Over the past year the Liberal Democrats have had to reverse their pre-election positions on several issues and disappoint their supporters on many others as the Coalition has grappled with Labour's legacy of public spending. The party and its once-celebrated leader, Nick Clegg, have become so unpopular the party is now in a bind. It is unlikely to pull out of the Coalition and precipitate a new election. It would fare as badly as it did in the local elections held in conjunction with the referendum, where it lost half its seats.
The arguments for electoral reform were familiar to New Zealanders. A two-party choice no longer satisfies nearly all voters as it did a generation ago. Up to 25 per cent of voters are supporting other parties, but the system is not translating their votes into the same proportion of seats in Parliament.
Nearly all Conservative and most Labour MPs campaigned for the status quo, though Labour's new leader, Ed Miliband, supported change. The case for reform was led by the parties that stood to gain from it, as it was in New Zealand. The difference was that in this country those parties were not already in government. The result might have been different if they were.
Small parties sharing power in New Zealand have not fared much better than Britain's Liberal Democrats. New Zealand First came to grief in the first MMP coalition, the Alliance in the next, Act and the Maori Party are both under strain now. Act has dumped its leader and put its hopes of survival in someone outside the Government. The Maori Party has split over the compromises it has made.
Experience with MMP suggests voters for third parties are not interested in proportionate power, they want their vote represented in Parliament, not necessarily in the Government. Increasingly, the small parties have kept their distance from the governing party they support, preferring confidence and supply commitments to a formal coalition.
All five elections under MMP have produced government by the party that was first past the post. Proportional representation has changed less than its advocates hoped or its opponents feared.

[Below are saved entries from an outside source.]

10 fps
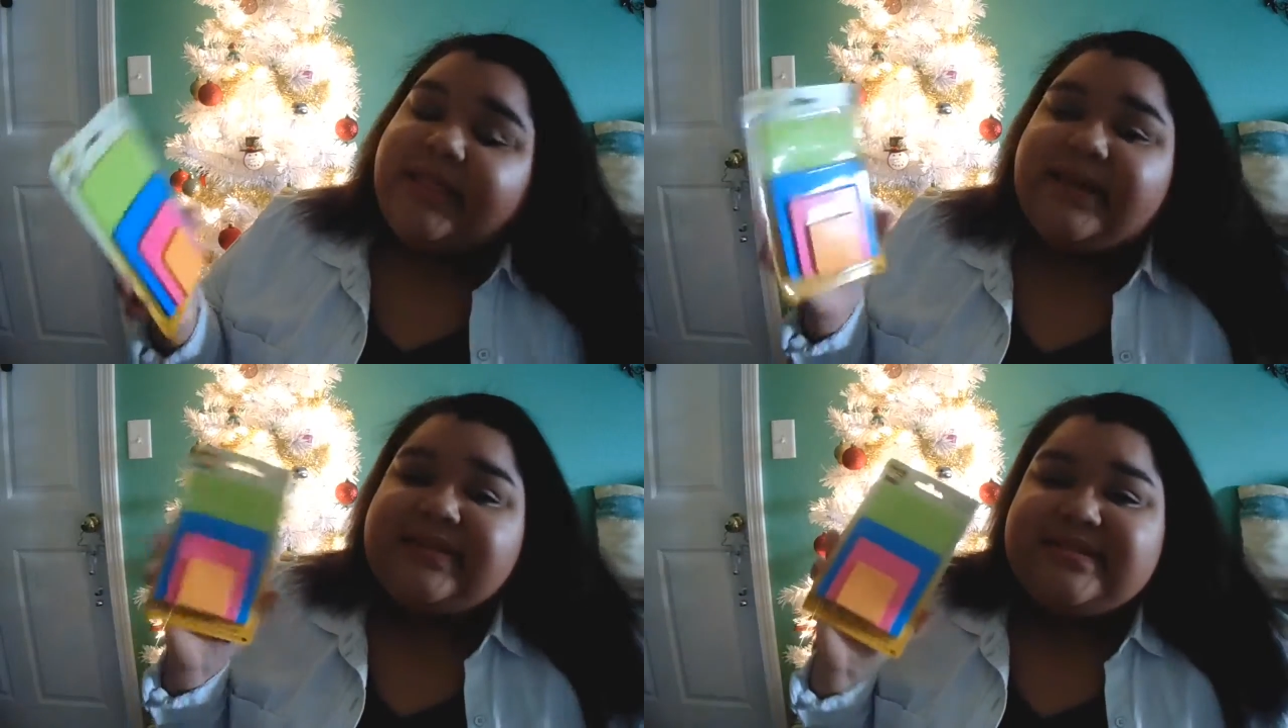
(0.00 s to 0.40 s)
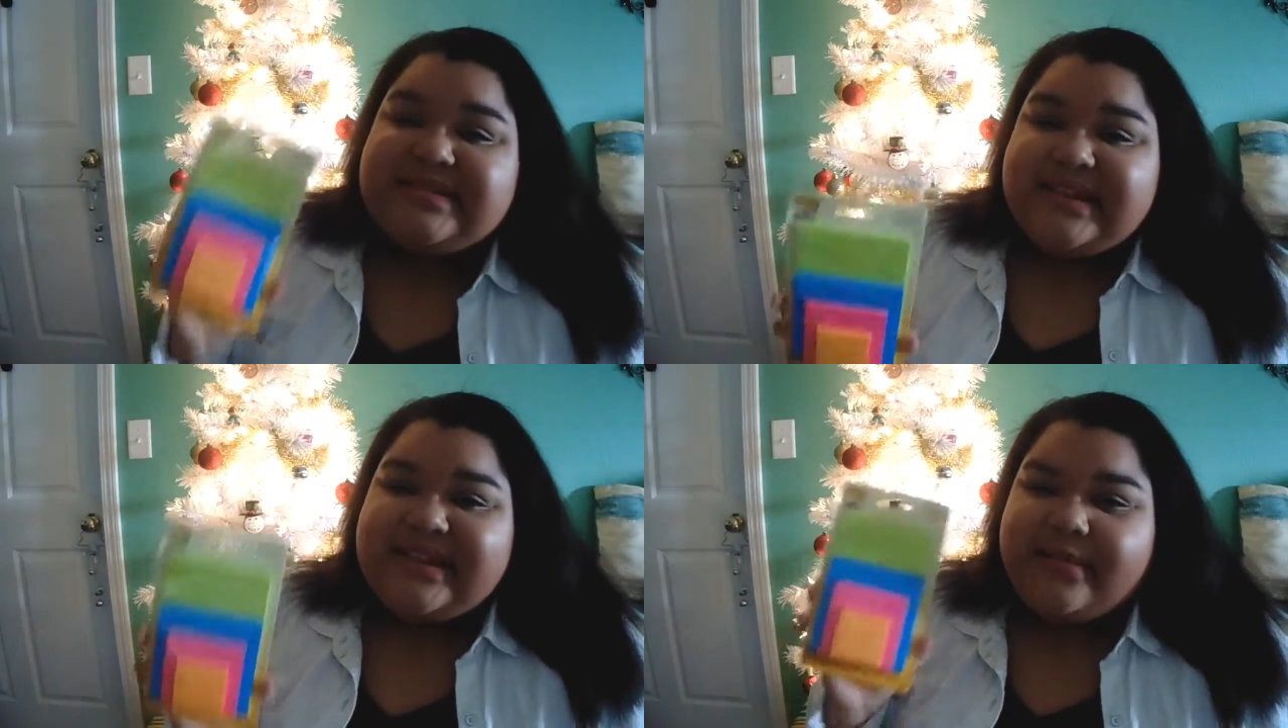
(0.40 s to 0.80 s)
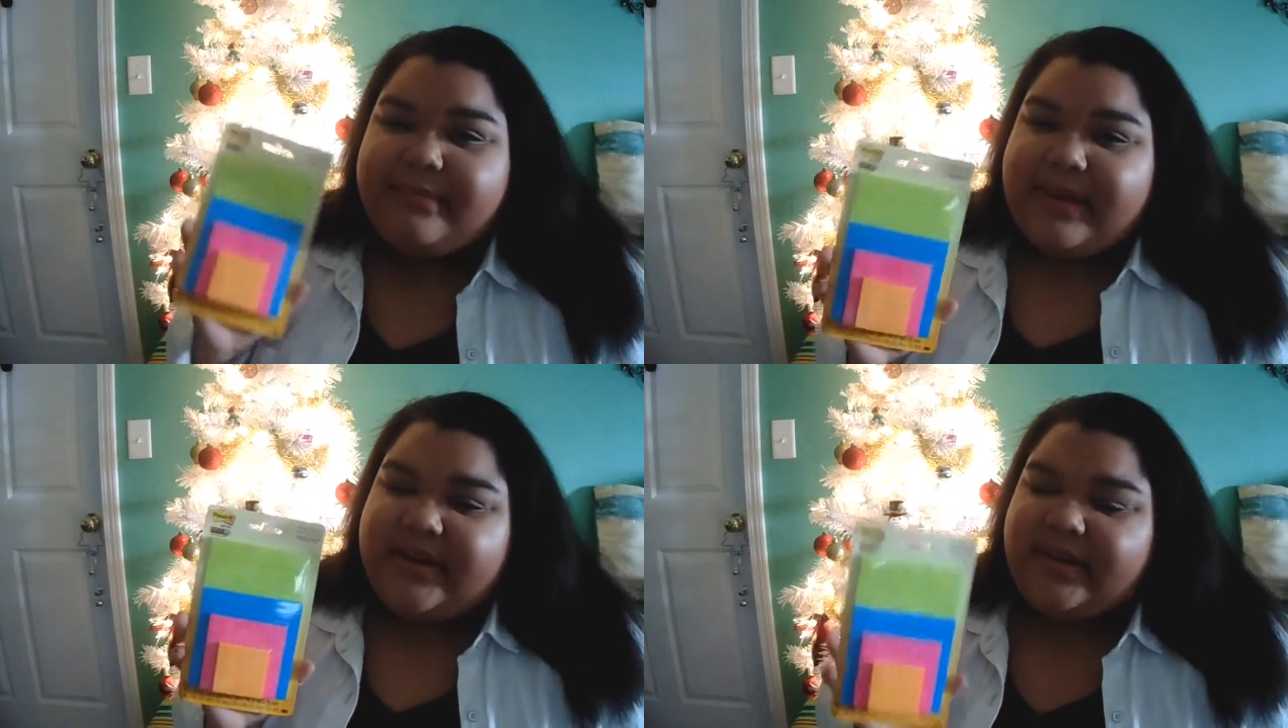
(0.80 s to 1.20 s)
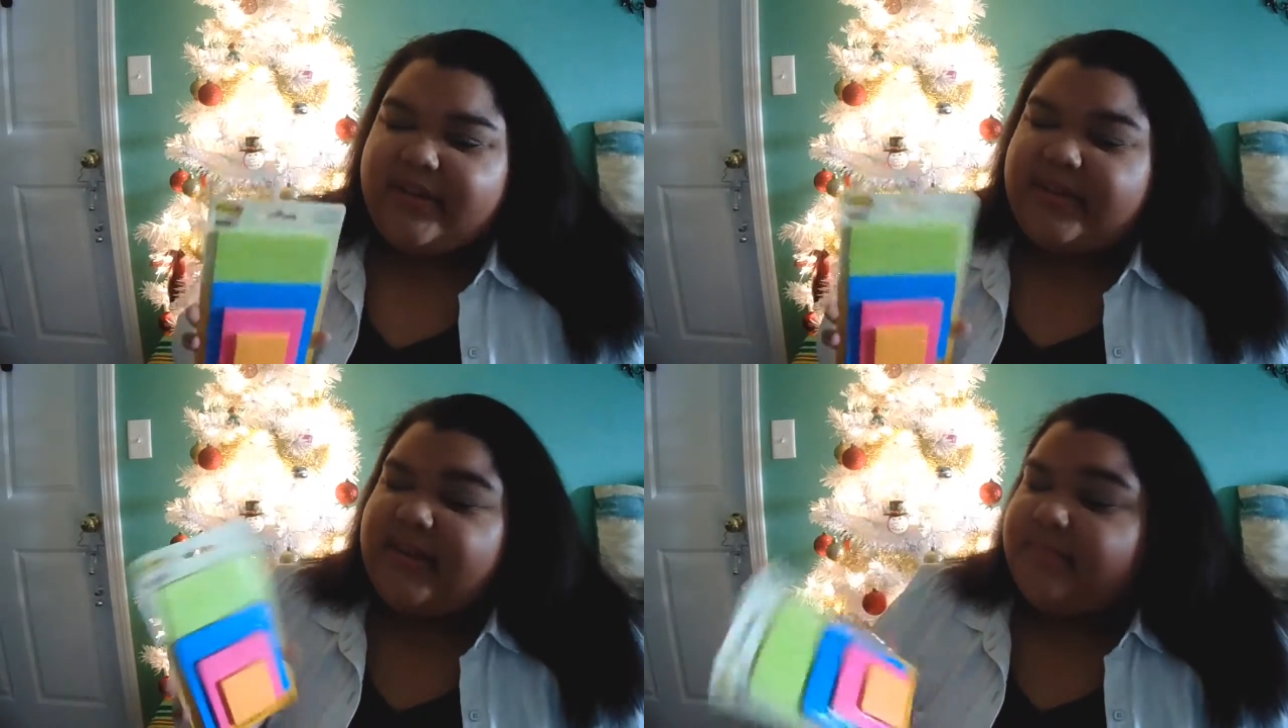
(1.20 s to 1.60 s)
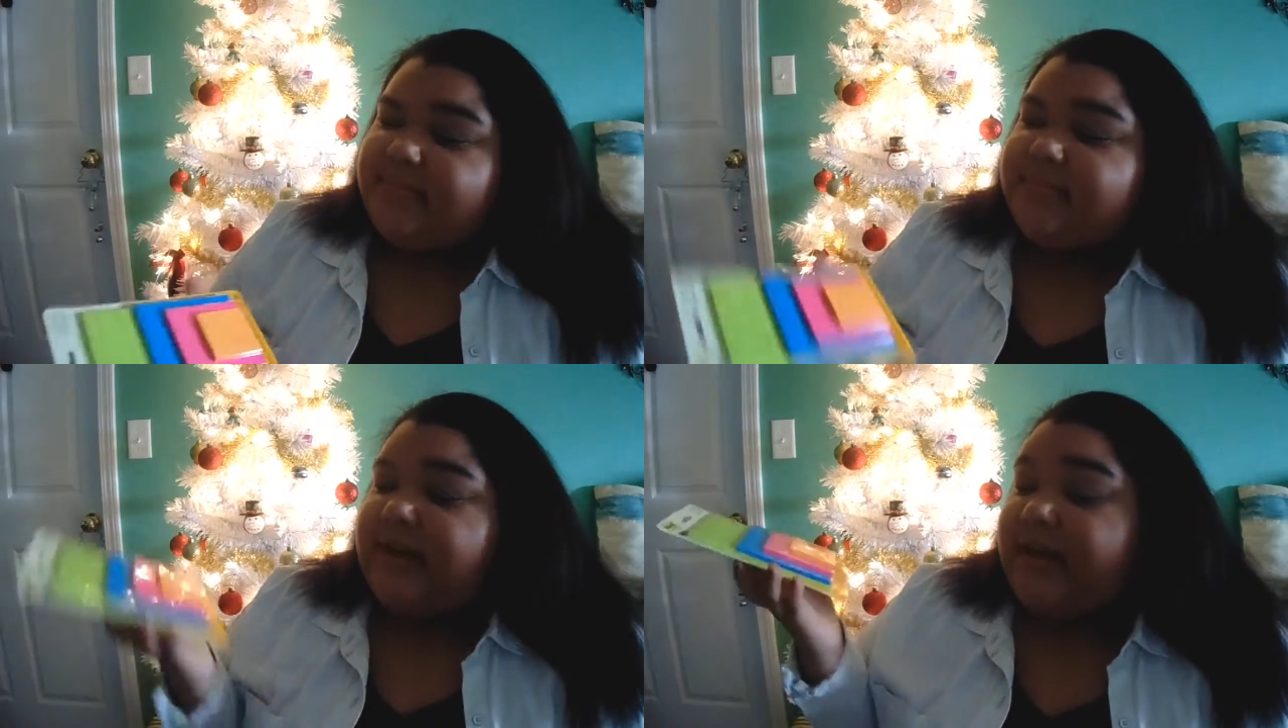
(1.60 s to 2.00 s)
they stick better
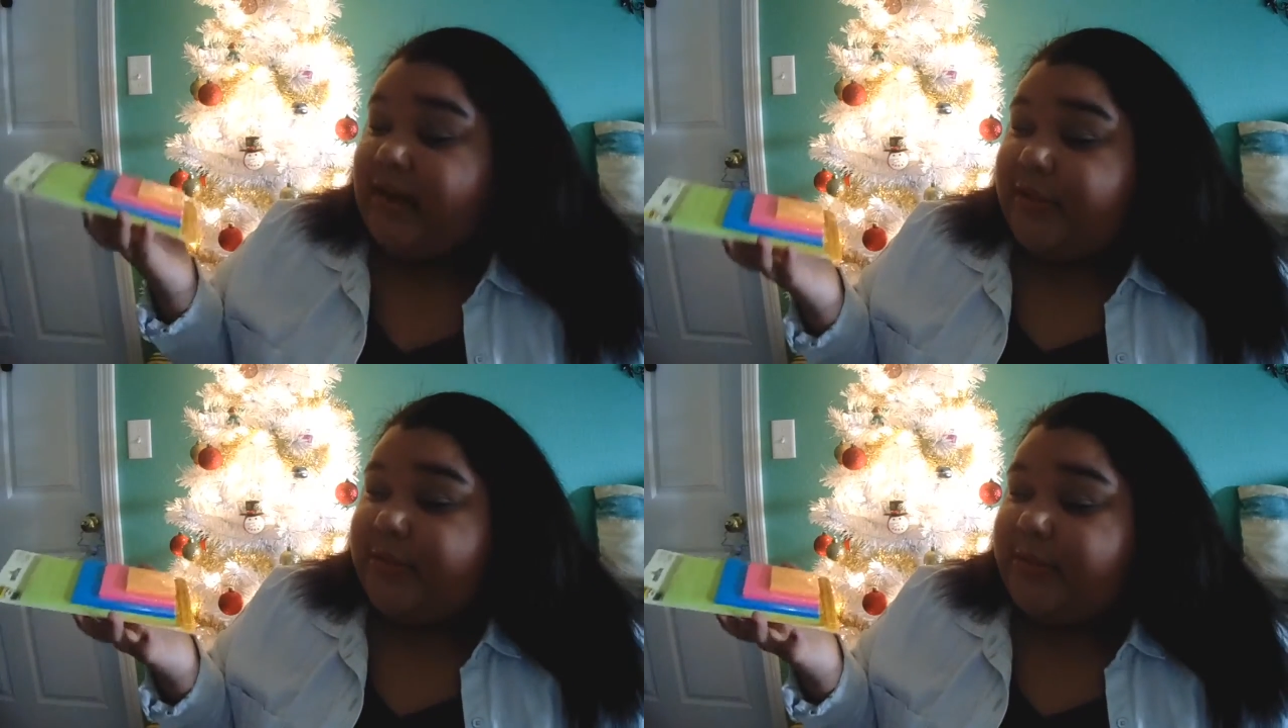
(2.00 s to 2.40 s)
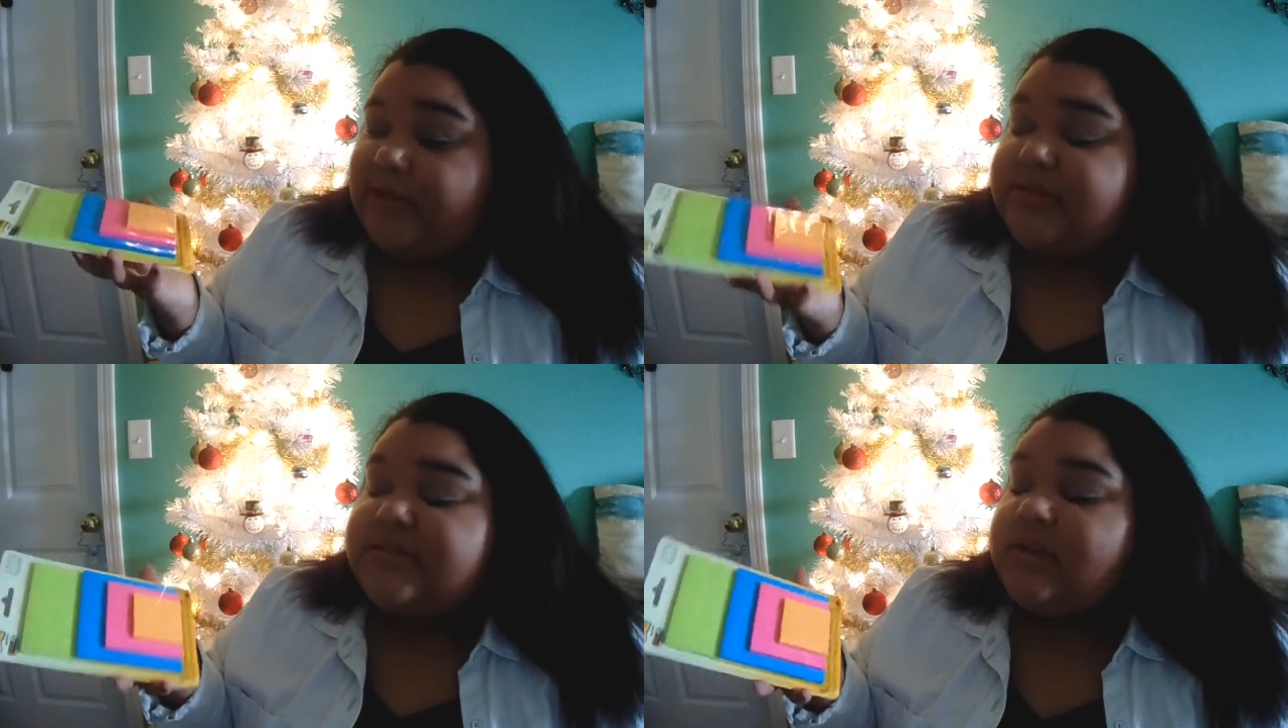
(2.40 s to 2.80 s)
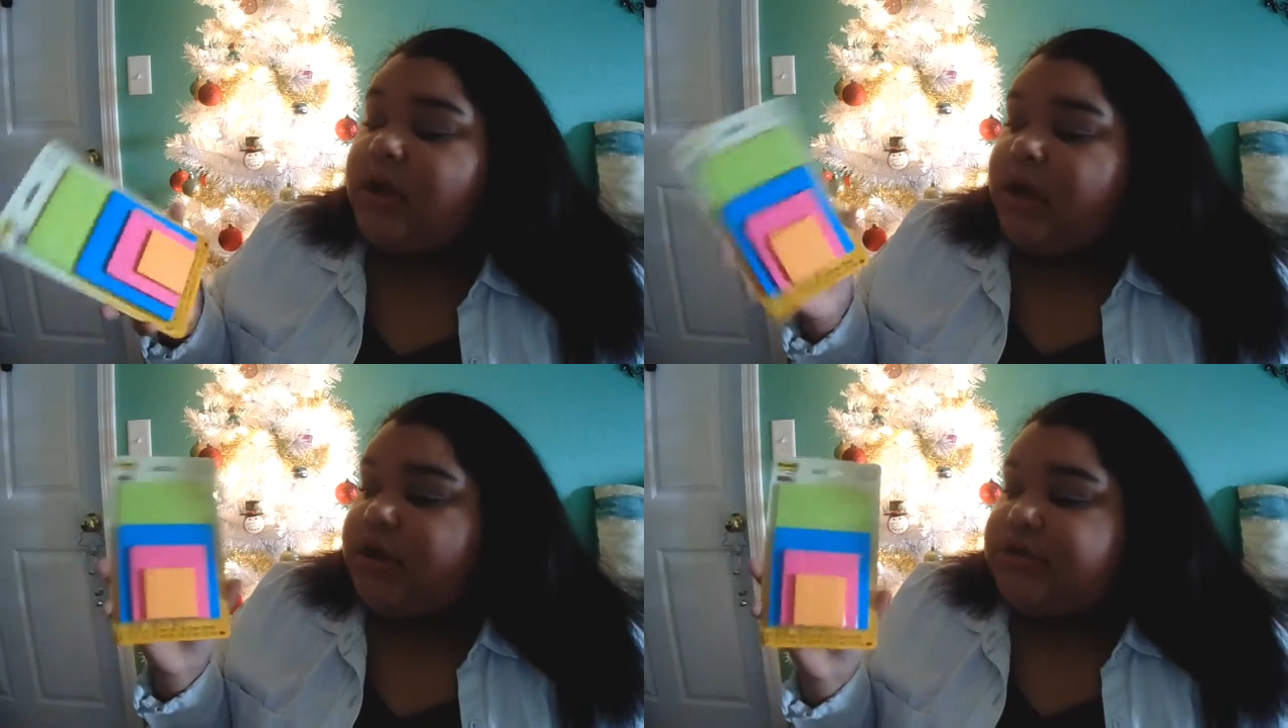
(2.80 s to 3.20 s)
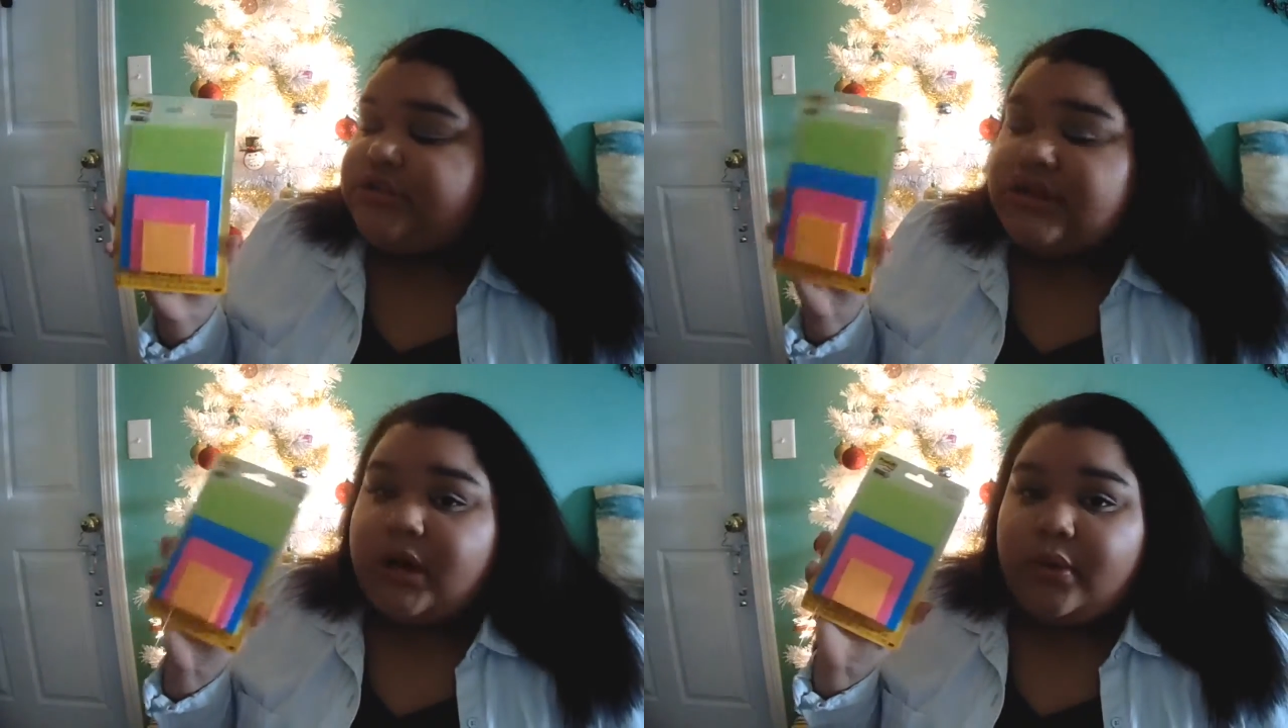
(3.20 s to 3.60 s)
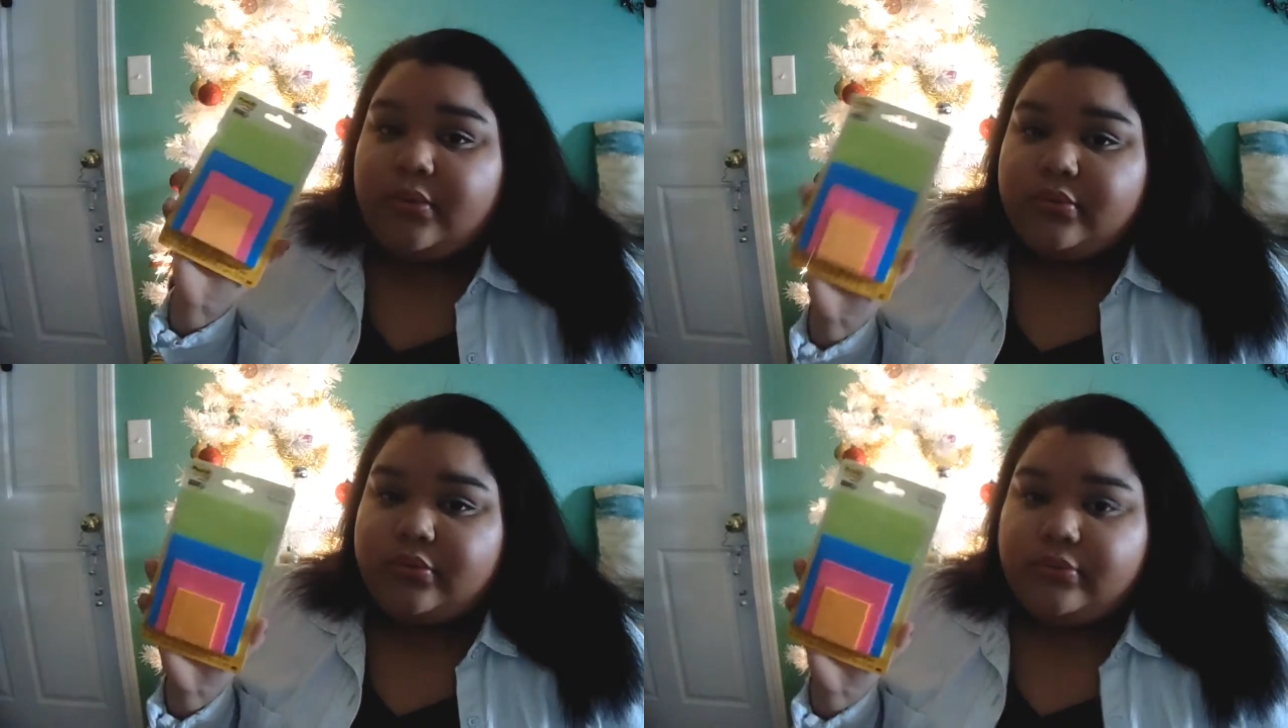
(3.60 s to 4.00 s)
than like other ones so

Minority governments still rule, tails have not wagged dogs, stability remains. The previous Government lasted nine years; polls suggest most voters want the present Government to have a second term.
Voters at this year's election will also have a referendum on whether to retain MMP. Polls show that most will vote yes. But the result, as in Britain, could yet be influenced by the third parties. If Act's gamble on Don Brash does not pay off, or the Maori seats return to Labour courtesy of Hone Harawira, the Government's return could be in doubt.
MMP is working well and could be better with some refinements. If it fails this year, it will be given a second chance against the preferred alternative. It deserves to survive - but voters are not theorists on electoral fairness, they want the system that produces the Government they want.